Currently, the EUM Server only supports a simple API token security concept. In future, additional authentication providers
will be supported.
Security can be enabled by changing spring application.yml
, using system properties or environment variables.
inspectit-eum-server:
....
security:
enabled: true
authorization-header: Authorization
permitted-urls:
- "/actuator/health"
- "/boomerang/**"
auth-provider:
# List of providers
....
The simple token provider can be enabled from config file...
inspectit-eum-server:
....
security:
....
auth-provider:
simple:
# Enable/Disable Provider
enabled: true
# Flag indicates if the directory should be watched for changes and tokens reloaded
watch: true
# How often directory should be watched for changes
frequency: 60s
# The directory where token files are stored.

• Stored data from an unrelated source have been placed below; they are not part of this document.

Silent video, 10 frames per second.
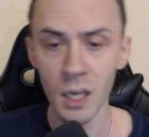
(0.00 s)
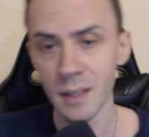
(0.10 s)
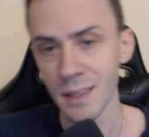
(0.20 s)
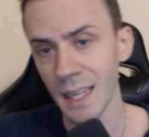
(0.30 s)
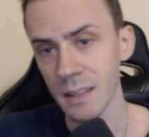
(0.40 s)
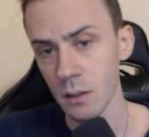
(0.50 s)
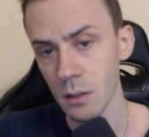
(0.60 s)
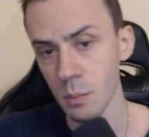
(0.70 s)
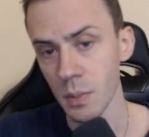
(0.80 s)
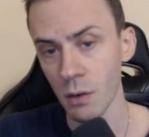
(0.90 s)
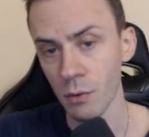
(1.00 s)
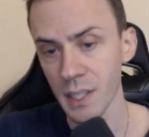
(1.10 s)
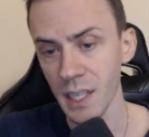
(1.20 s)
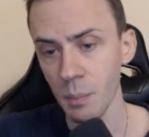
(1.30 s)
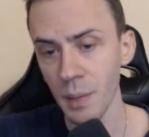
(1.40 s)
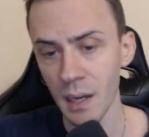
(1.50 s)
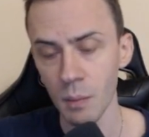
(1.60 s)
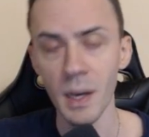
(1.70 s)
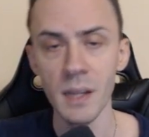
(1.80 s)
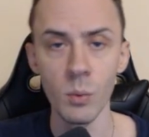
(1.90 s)
get a little bit of
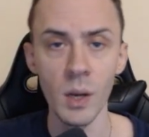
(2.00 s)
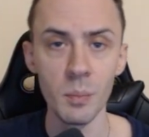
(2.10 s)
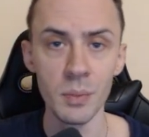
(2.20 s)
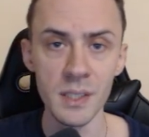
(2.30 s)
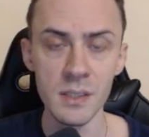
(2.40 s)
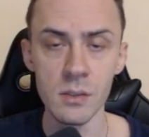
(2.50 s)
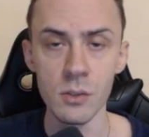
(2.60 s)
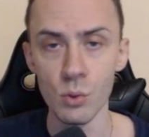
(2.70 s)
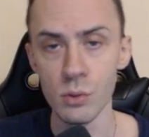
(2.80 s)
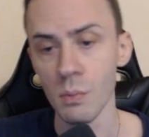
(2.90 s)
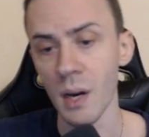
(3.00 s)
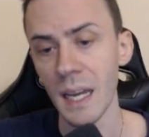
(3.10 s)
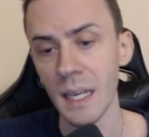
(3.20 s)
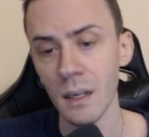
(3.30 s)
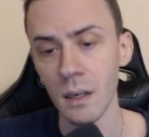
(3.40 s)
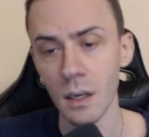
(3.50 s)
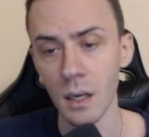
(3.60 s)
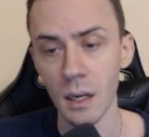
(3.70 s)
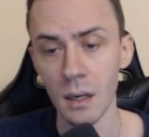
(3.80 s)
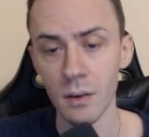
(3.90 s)
kickback. By the way, please use my
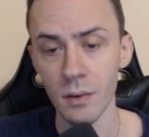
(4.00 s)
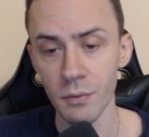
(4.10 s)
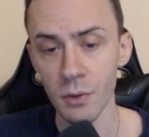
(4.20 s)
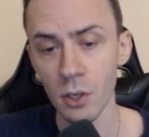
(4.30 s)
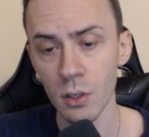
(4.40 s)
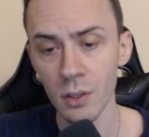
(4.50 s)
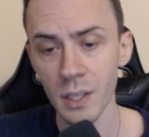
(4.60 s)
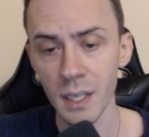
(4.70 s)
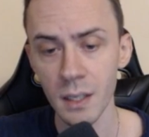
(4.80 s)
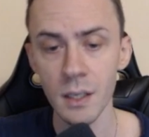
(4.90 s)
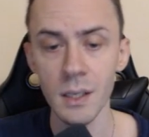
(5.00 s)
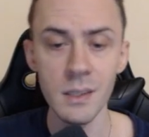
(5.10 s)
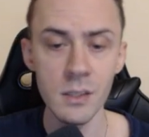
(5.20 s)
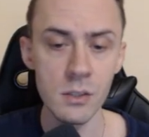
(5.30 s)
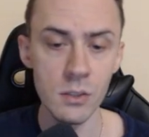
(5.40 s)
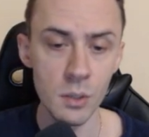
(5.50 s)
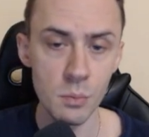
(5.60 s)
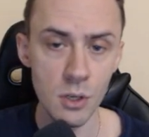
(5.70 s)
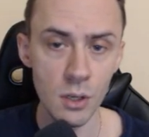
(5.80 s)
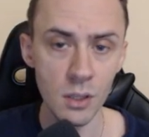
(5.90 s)
referral link in
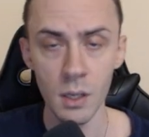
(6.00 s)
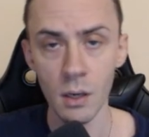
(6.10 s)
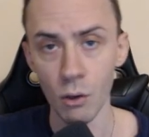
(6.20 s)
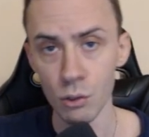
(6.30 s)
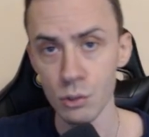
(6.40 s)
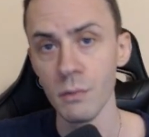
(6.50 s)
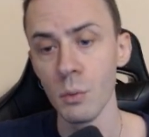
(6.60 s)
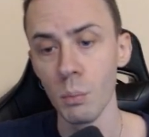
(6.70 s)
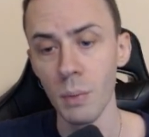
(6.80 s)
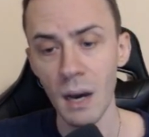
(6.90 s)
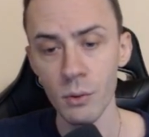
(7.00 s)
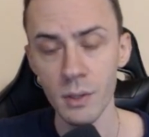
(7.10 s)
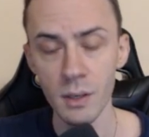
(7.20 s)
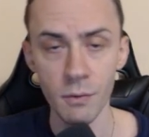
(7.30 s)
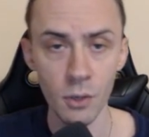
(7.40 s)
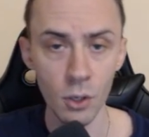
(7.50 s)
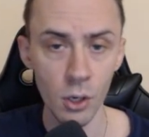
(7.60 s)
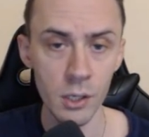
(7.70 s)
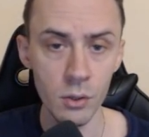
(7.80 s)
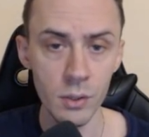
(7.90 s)
description. Also, if you bound the
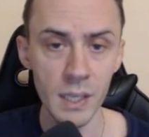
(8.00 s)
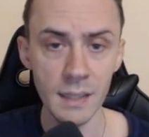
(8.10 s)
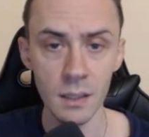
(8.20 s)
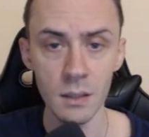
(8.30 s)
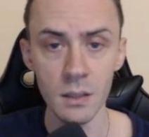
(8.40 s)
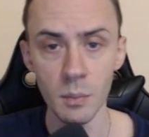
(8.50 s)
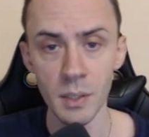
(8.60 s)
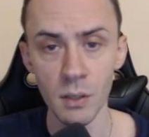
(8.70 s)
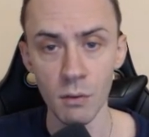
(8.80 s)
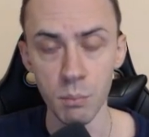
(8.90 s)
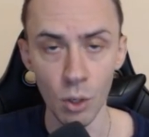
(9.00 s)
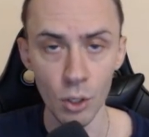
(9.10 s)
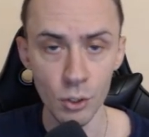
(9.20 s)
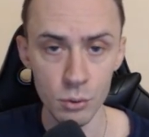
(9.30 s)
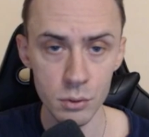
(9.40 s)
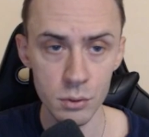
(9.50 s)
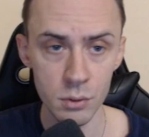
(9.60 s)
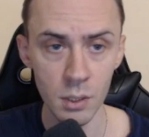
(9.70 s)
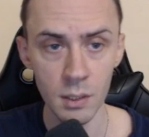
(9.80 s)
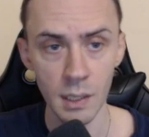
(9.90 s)
referral, you get a little bit of bonus.
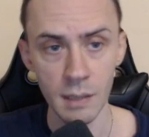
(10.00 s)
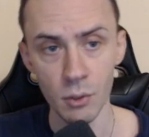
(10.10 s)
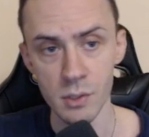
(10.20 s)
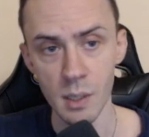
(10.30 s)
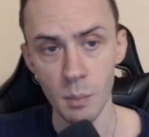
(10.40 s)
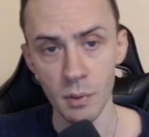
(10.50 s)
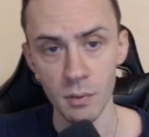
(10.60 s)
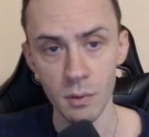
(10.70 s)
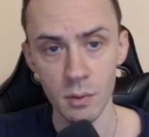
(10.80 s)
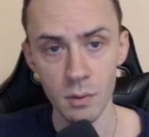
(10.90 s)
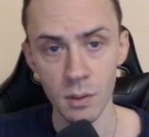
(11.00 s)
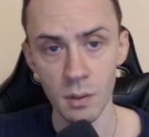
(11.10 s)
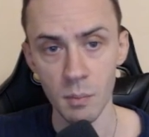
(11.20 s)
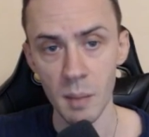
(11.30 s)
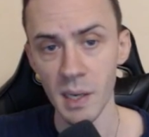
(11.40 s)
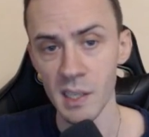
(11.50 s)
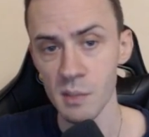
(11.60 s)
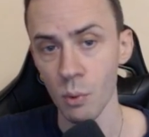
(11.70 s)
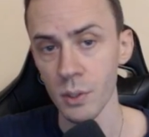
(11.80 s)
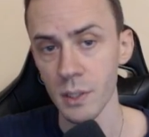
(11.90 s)
Like for example, my base
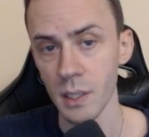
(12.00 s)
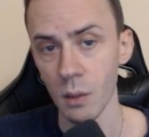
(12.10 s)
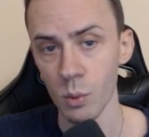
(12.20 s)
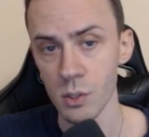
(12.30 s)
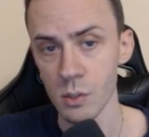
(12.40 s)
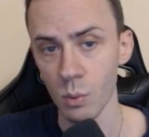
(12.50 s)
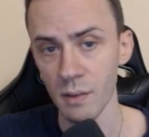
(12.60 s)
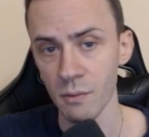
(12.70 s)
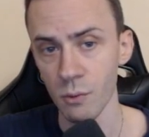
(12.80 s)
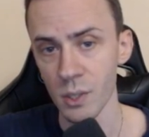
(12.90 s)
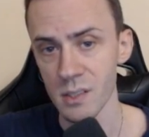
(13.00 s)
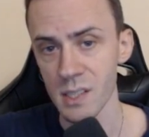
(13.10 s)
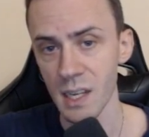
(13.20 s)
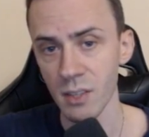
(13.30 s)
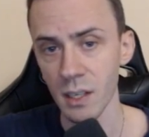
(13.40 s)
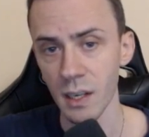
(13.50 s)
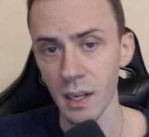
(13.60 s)
point here was 147 and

Empty by default to force users to provide one
token-directory: ""
# The name of the initial token file
default-file-name: "default-token-file.yaml"
or via environment variables:
INSPECTIT_EUM_SERVER_SECURITY_AUTH_PROVIDER_SIMPLE_TOKEN_DIRECTORY=<my-directory>
INSPECTIT_EUM_SERVER_SECURITY_AUTH_PROVIDER_SIMPLE_ENABLED=TRUE;
INSPECTIT_EUM_SERVER_SECURITY_ENABLED=TRUE
The format for the token files is as follows:
# Identifies a token. E.g. you can document which application, person, organization, etc. knows about this token. It has no influence on security.
- name: "Name for first token"
# The value of the token. If an HTTP-request contains this value (without opening and closing double quotes), access is allowed.
token: "755f3e71-e43f-4715-bd26-b6e112fd30dd"
# You may specify as many elements as you like
- name: "Name of other token"
token: "any token value you like"
In order to build a docker image locally, the eum-server should be build locally and the resulting jar should be renamed
to inspectit-ocelot-eum-server.jar
and copied to the ./docker directory
To create a new release, you have to create a new git tag and push it on to GitHub. This Tag is the new version number of the release. Afterwards the release build will be automatically triggered.
Important tasks to check first are dependencyUpdates
and dependencyUpdates[Major|Minor]
for newer (patch, minor, major)
versions and dependencyCheckAnalyze
for security issues in the used dependencies.